The claims of a gay “pincer movement” sound rather suspect to me, and the judge said he could find no evidence of this. Even if there were evidence – I assume they mean that gays were deliberately trying to book rooms just to see if they would be turned away – this doesn’t break any laws. It is standard practice to test if the law is being broken by sending in under-cover shoppers, whether for underage sales of cigarettes and alcohol or otherwise. Being deliberately exposed for breaking the law wouldn’t be possible if you weren’t already breaking that law.
In all this it is important to point out that just as I have seen some support for the Bulls from unexpected places (misguided as I think that support is) there are many Christians who do not agree with this discrimination either. I think part of the hysteria surrounding this – to my mind – clear-cut example of discrimination is the belief, founded or otherwise, that the law is not being applied equally, that Christians are in some way being sidelined. And if you feel you are being picked on – whether or not you actually are – it is normal to react defensively. We need to make sure that the law does not discriminate, and is seen not to discriminate, on any basis, including religion, whether that is curtailing religious freedom generally (when, of course, it does not impinge on others) or whether that is treating one religion differently from another.
In the deliberately simplistic question Do you have any sympathy for the Bulls? Huffington Post UK readers are split down the middle at the time of writing. Perhaps this is not surprising since this is on the one hand a left-leaning publication and on the other the question asked only gives one way to answer “no” to this; having even a soupçon of a whiff of sympathy would require a “yes” answer to such a question. Daily Mail readers’ comments, unsurprisingly, leave no doubt that they consider this outcome to be nothing short of the start of the end of society as we know it.

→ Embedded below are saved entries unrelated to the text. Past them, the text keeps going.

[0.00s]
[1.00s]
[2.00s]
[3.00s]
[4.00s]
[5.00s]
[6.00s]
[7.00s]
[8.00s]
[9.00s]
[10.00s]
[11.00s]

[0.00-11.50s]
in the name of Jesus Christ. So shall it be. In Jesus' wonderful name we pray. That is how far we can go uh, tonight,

I voted “no”, and I’m not very proud of that. I feel that seeing an older couple losing their livelihood, albeit through their own actions, should elicit more sympathy. Try as I might I can’t seem to make it. As is my right.
Oh buggrit – let’s forget this sad couple and the sad nest they have made for themselves and concentrate on how flipping amazing Archbishop Desmond Tutu is.

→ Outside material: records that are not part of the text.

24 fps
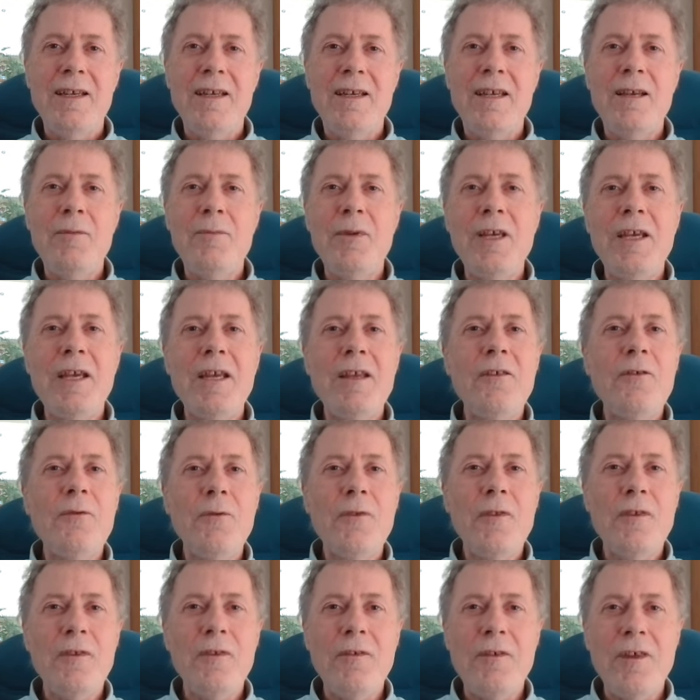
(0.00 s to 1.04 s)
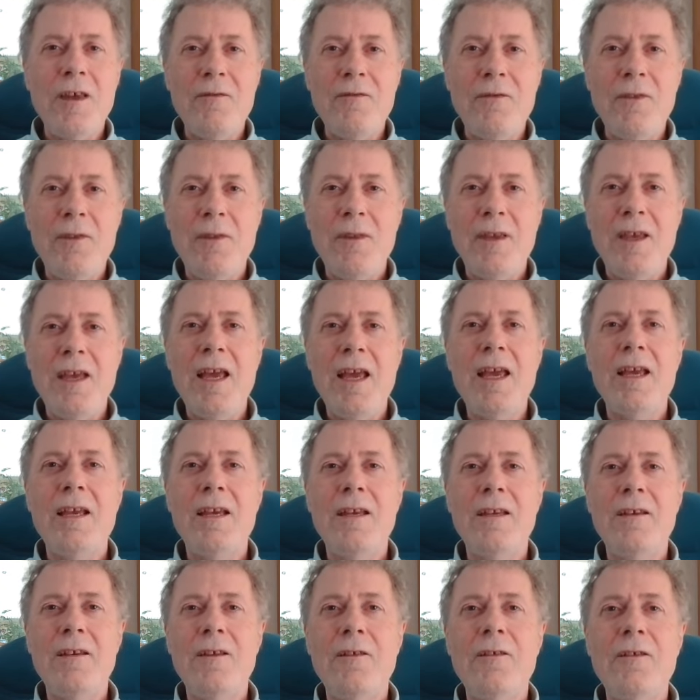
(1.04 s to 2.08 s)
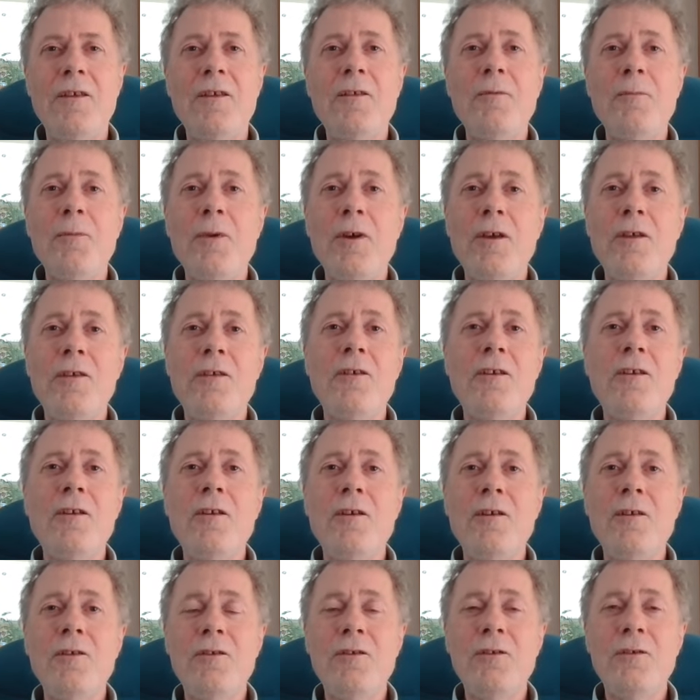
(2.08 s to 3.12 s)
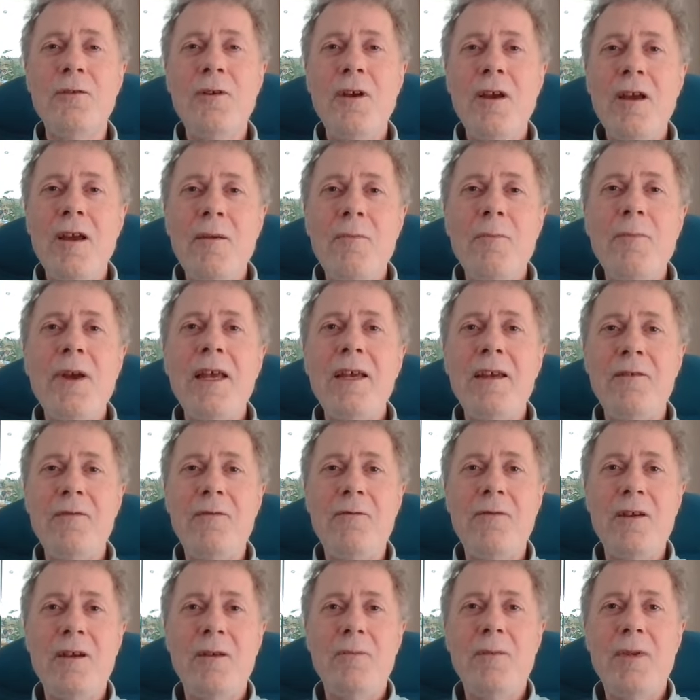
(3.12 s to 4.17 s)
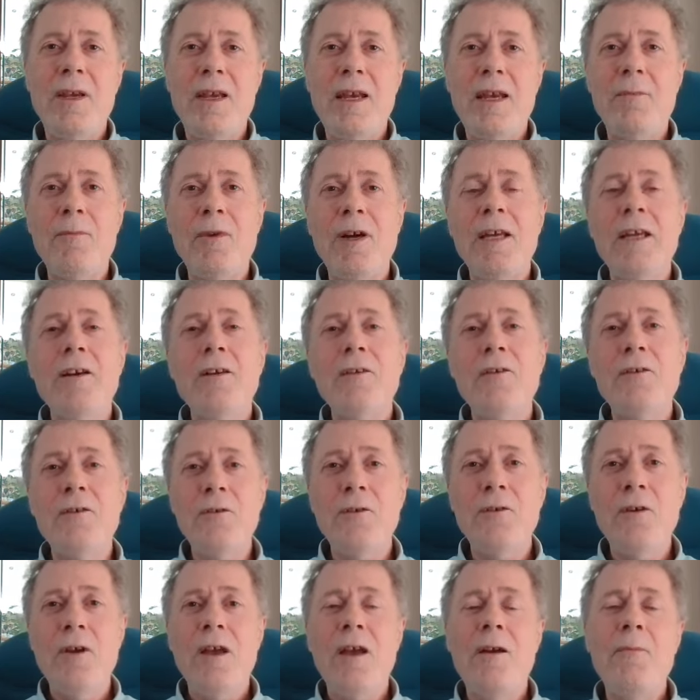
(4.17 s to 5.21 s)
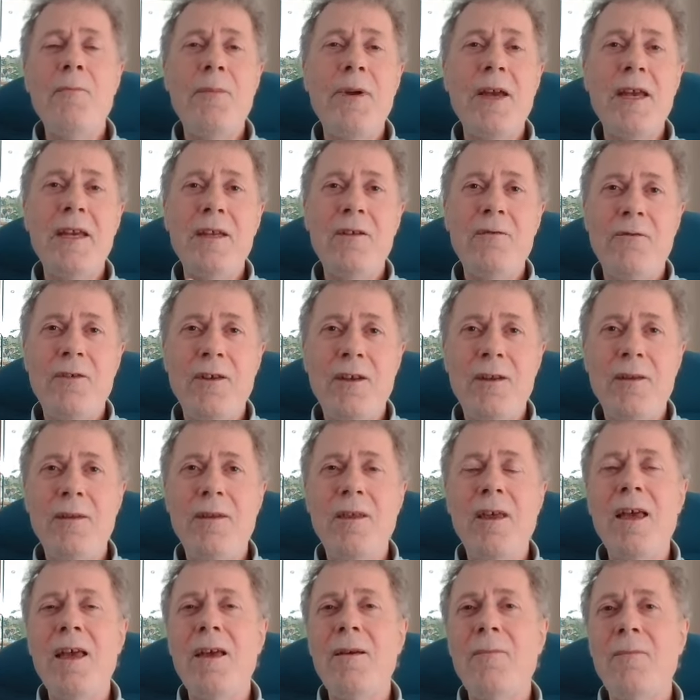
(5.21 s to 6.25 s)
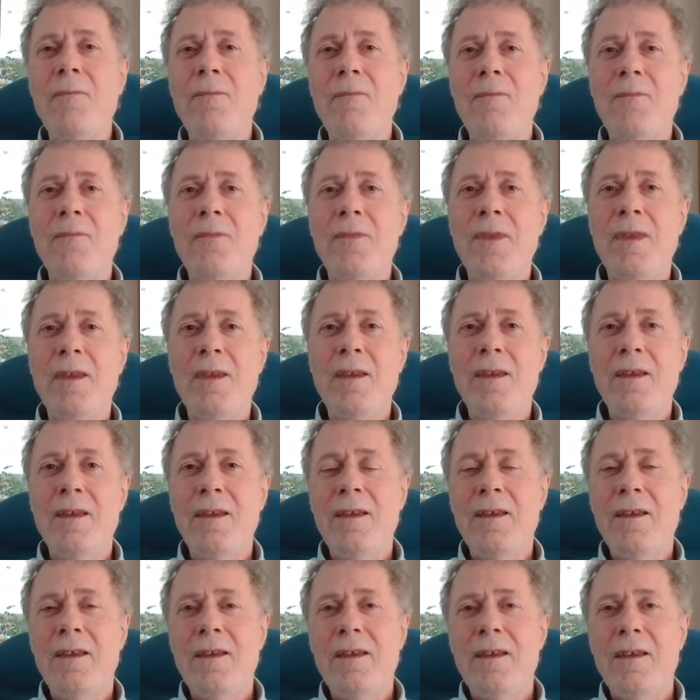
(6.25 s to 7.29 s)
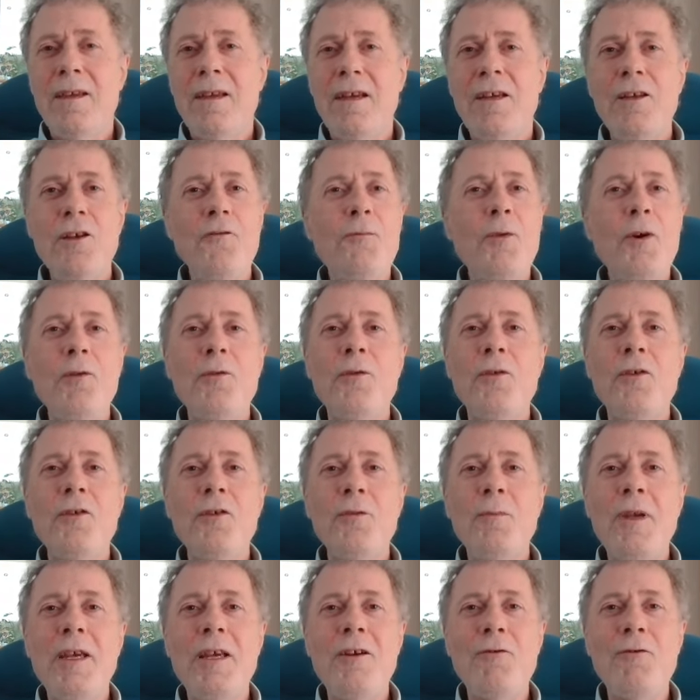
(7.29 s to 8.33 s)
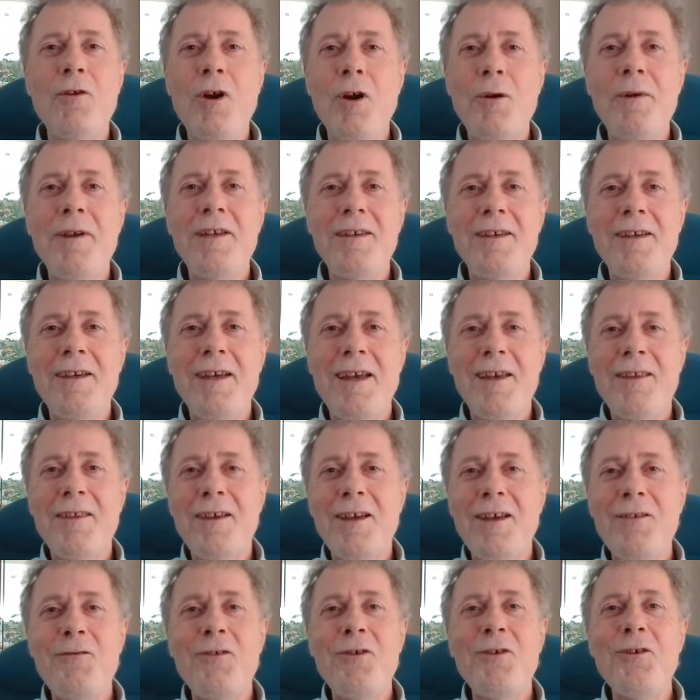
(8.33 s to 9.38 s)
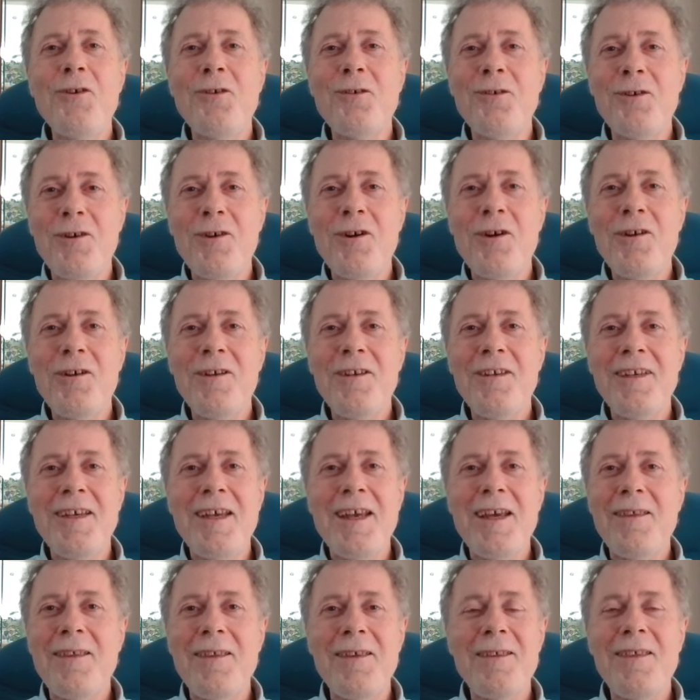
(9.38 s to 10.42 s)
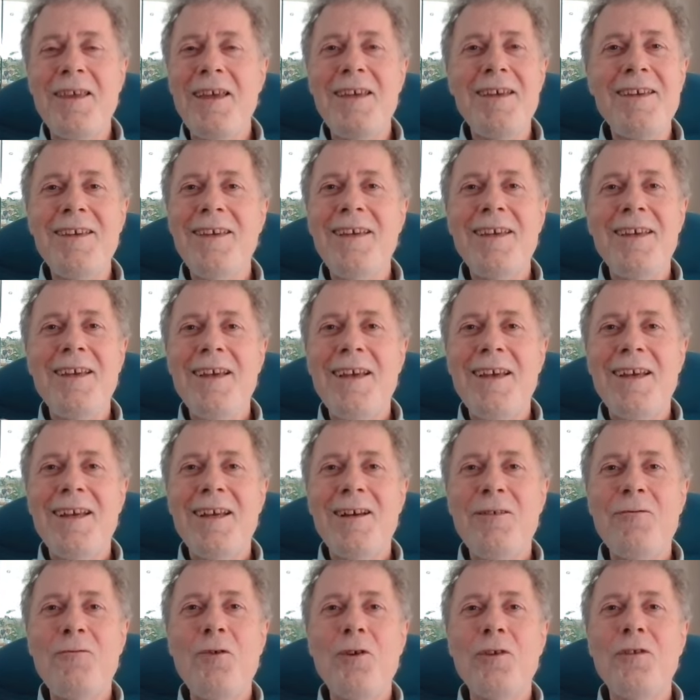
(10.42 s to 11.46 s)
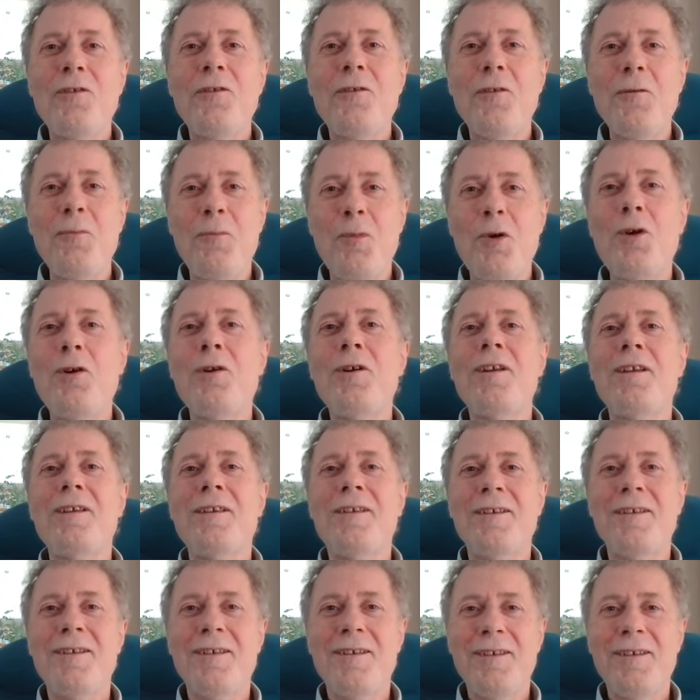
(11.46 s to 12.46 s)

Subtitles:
It begins with the seventh gate. Is this person going to benefit me? Am I going to benefit them? And you've both got to be growing together. If you're not growing together, then what's the point?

A good detailed article rather spoiled at the end by the Daily Mail readers comment.
Having said that I have to agree that the Huff is very much a left wing rag .So we all have our opinions.
Thanks for the reply Karen. I’m glad you like the article – if not the Daily Mail comment. I might add, though, that that remark wasn’t gratuitous. At the time of writing the comments on the DM story were overwhelmingly apocalyptic, and in stark contrast to the more balanced views on HP, although perhaps I should have included a link to show that.
Looking at the DM comments on the story as of now they seem to have calmed down a little bit, although the favourite comment – and the favourite by a long chalk – is very much of the type I remember:
“…The gay lobby…are intent on destroying the social frabric (sic) of our society. It’s inverse discrimination of a couple who at least hold values while society has lost most of its own….”
You should read some of the Christiam comments about evil old homosexuals Forcing their way into peoples homes on the Huff now.
Just had a look. Not good for my blood pressure. I don’t mind people disagreeing with me and I don’t mind people being wrong. But I do mind people using ridiculous and fallacious arguments to support their opinions.